Mr. Bierley: A few of them tested their ideas globally. They captured insights from other countries around the world. Right now, based on our footprint, you could pretty much do that by going to Russia, China and the Middle East. If we can get there, great. The world's a small place. If you're a businessman, and you live in Los Angeles, and you go to China and see Cadillac communications that have nothing to do with what they are here, that creates this dissonance in consumers' minds about what Cadillac actually stands for.
Ad Age: Do the parameters give the global holding companies [Interpublic and Publicis Groupe] an edge?
Mr. Bierley: In the long run, we're looking at managing this business on a much more global scale. That's why my boss, Bob Ferguson, is VP-global Cadillac. One of the things we asked each of these agencies to give us a point of view on was their global capabilities, how they'd help us manage through a global enterprise, how they'd work collaboratively with other agencies, and how'd they recommend we structure all that. …If we can figure out a global platform, a set of consumer insights that are universal truths that apply everywhere, all the better.
Mr. Bierley: We haven't figured that out yet. We asked them to help us think through the best way to operate.
Ad Age: You say the longer, leaner CTS will be 200 pounds lighter than the BMW 5 series. Why does that matter?
Mr. Bierley: The CTS is a clean sheet of paper. It is 200 pounds lighter than the 5 series.

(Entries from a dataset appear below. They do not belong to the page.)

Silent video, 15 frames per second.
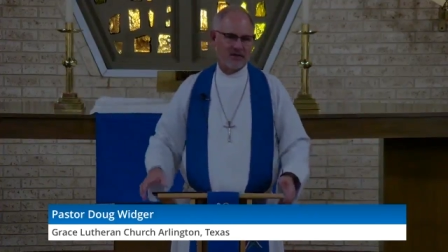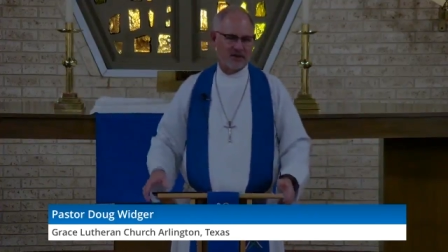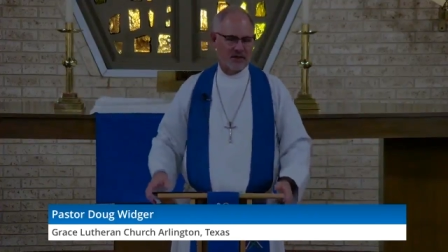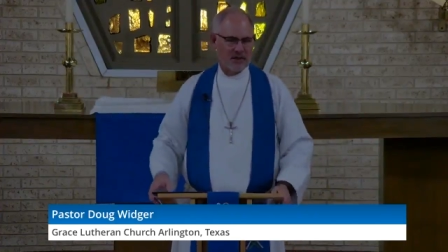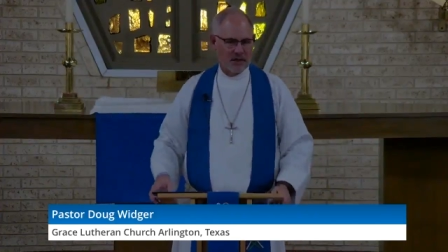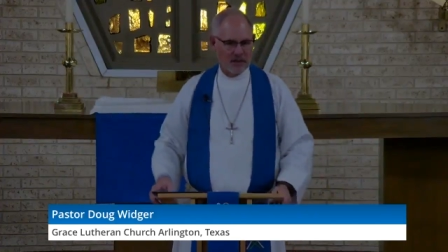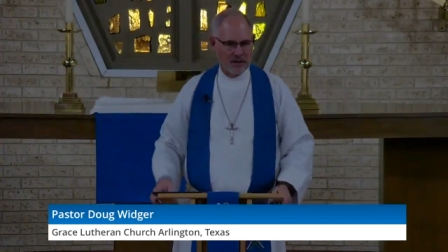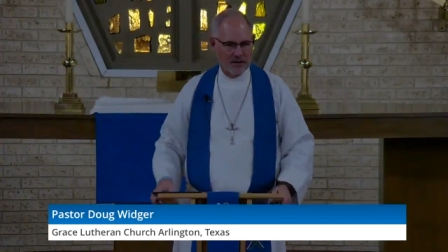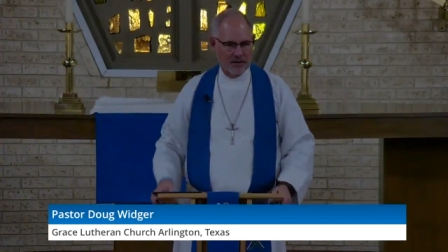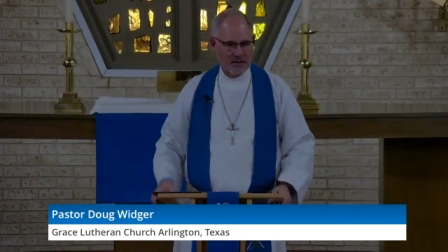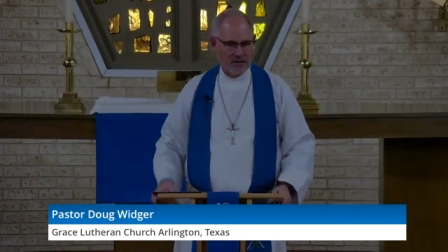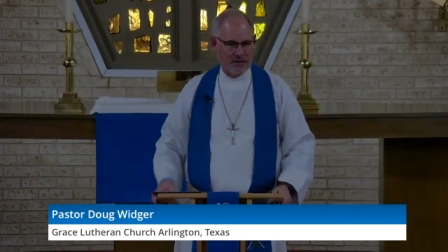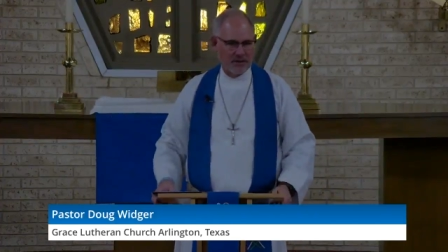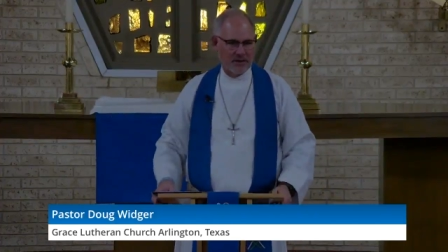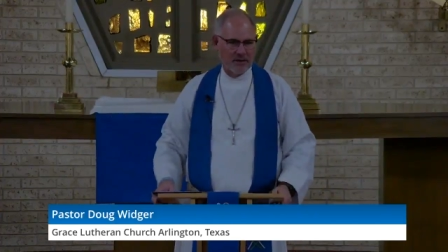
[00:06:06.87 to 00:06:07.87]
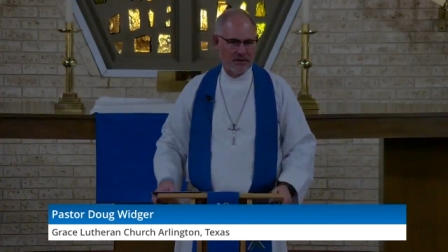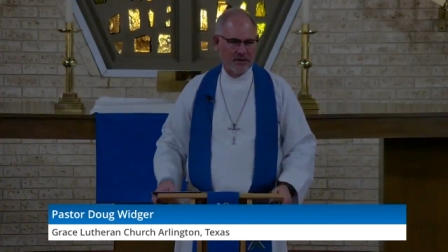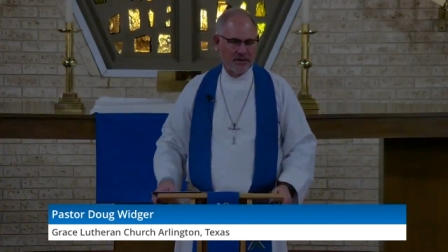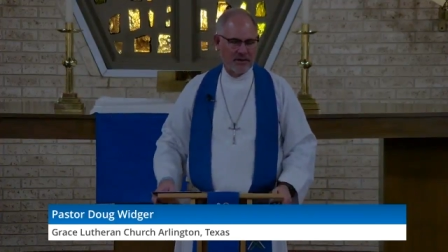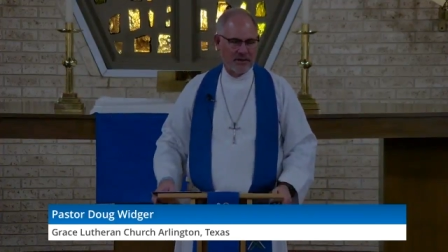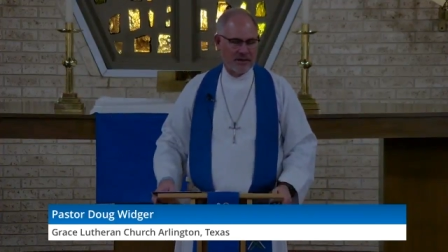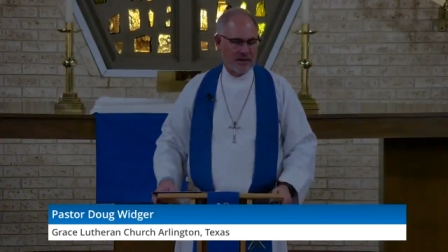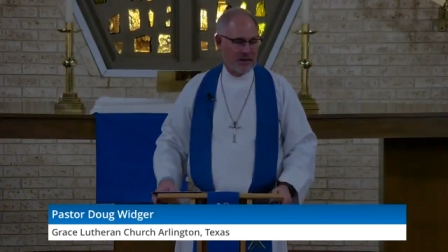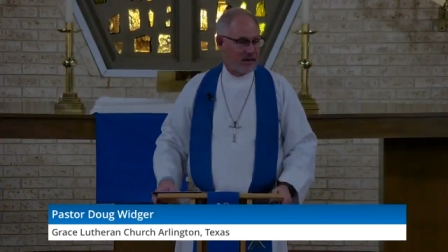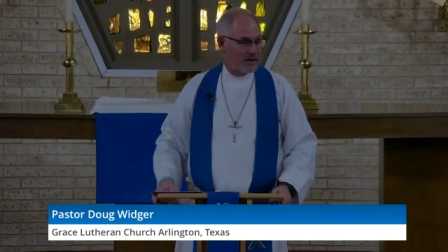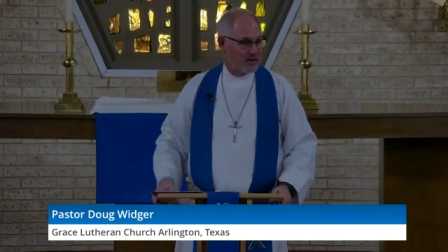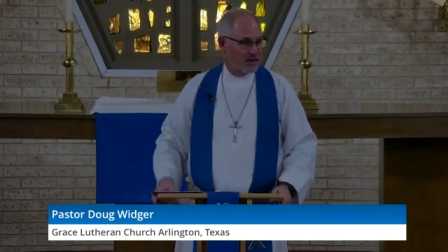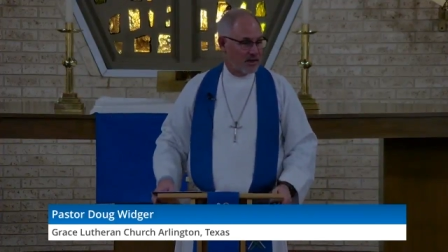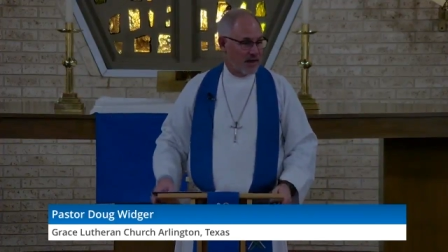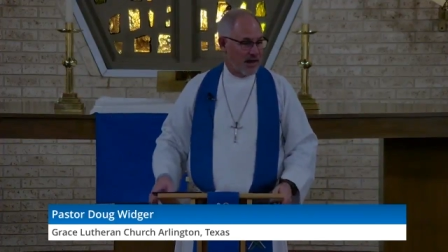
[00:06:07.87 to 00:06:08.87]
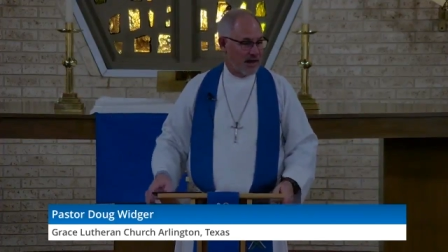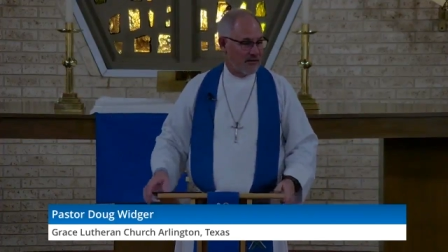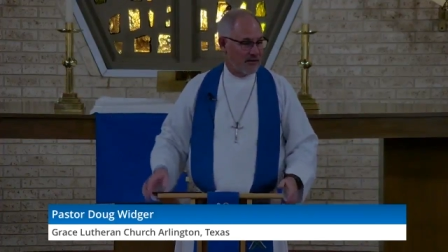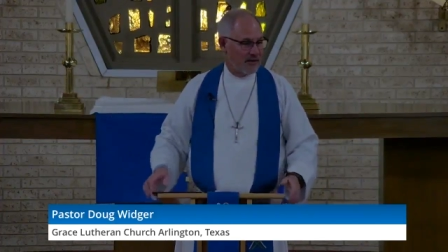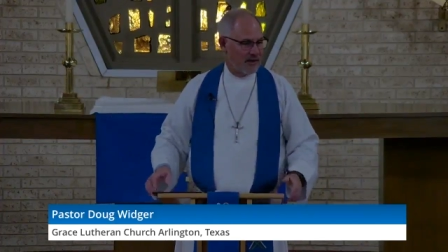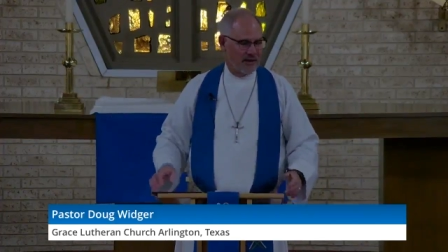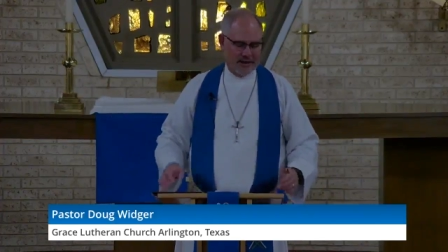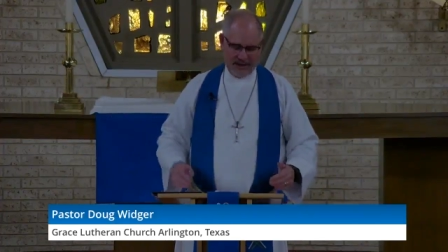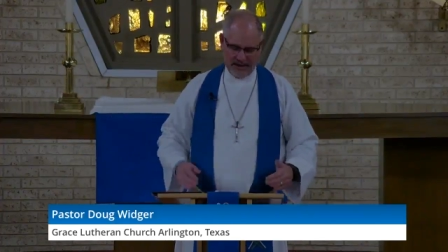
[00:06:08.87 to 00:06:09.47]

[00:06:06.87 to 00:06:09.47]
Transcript: should include. It should have in it,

That matters. That matters in terms of its agility and quickness and how fast it goes. That's like a full-grown man not sitting in the car every time you go anywhere.
Ad Age: Will the new CTS take a conquest strategy toward German luxury competitors such as BMW and Mercedes-Benz?
Mr. Bierley: We're looking to attract new buyers to Cadillac. With the ATS, three out of every four new buyers are new to Cadillac. …The CTS will drive a substantial portion of its business from the current CTS. At the same time, we think we have real legit shot to pull, or conquest, business from the Europeans.